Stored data
++++

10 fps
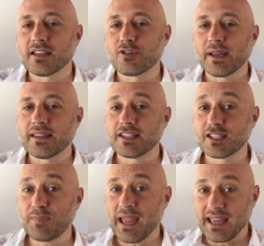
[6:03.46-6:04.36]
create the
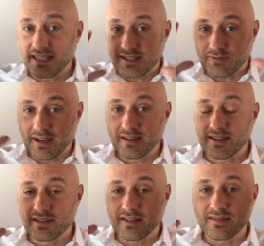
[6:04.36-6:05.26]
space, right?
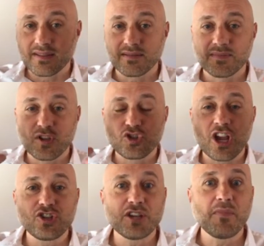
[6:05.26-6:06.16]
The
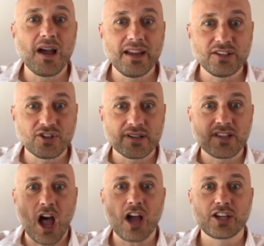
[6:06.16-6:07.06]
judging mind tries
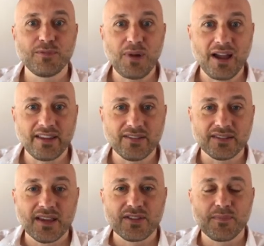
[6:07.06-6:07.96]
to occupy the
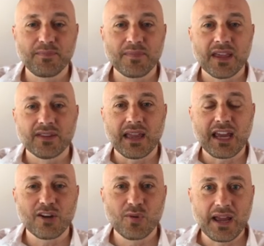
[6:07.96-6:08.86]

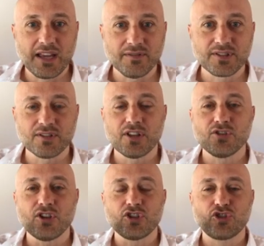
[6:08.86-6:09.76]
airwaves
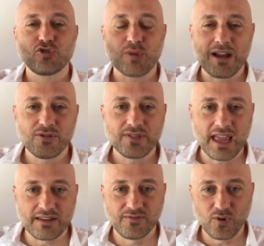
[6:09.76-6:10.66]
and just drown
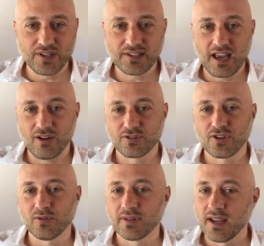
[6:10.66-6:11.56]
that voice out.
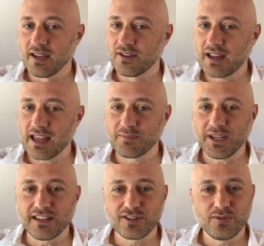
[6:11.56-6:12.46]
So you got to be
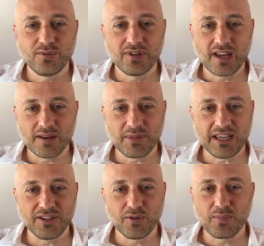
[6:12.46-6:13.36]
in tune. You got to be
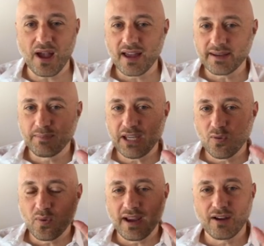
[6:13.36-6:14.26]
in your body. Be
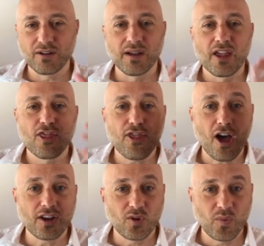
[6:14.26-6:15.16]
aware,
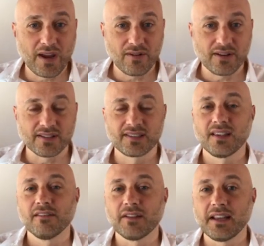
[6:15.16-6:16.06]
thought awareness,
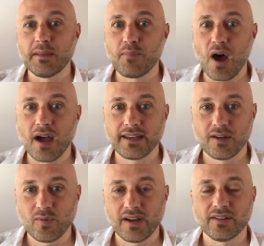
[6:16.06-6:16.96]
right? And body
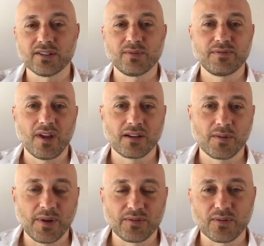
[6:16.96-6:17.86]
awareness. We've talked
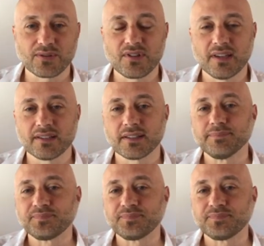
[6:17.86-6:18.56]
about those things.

++++

* _What the task asks_
Transcribe all entries above exactly. Omit the pictures.

* _Answer to this problem_
10 fps
[6:03.46-6:04.36]
create the
[6:04.36-6:05.26]
space, right?
[6:05.26-6:06.16]
The
[6:06.16-6:07.06]
judging mind tries
[6:07.06-6:07.96]
to occupy the
[6:07.96-6:08.86]

[6:08.86-6:09.76]
airwaves
[6:09.76-6:10.66]
and just drown
[6:10.66-6:11.56]
that voice out.
[6:11.56-6:12.46]
So you got to be
[6:12.46-6:13.36]
in tune. You got to be
[6:13.36-6:14.26]
in your body. Be
[6:14.26-6:15.16]
aware,
[6:15.16-6:16.06]
thought awareness,
[6:16.06-6:16.96]
right? And body
[6:16.96-6:17.86]
awareness. We've talked
[6:17.86-6:18.56]
about those things.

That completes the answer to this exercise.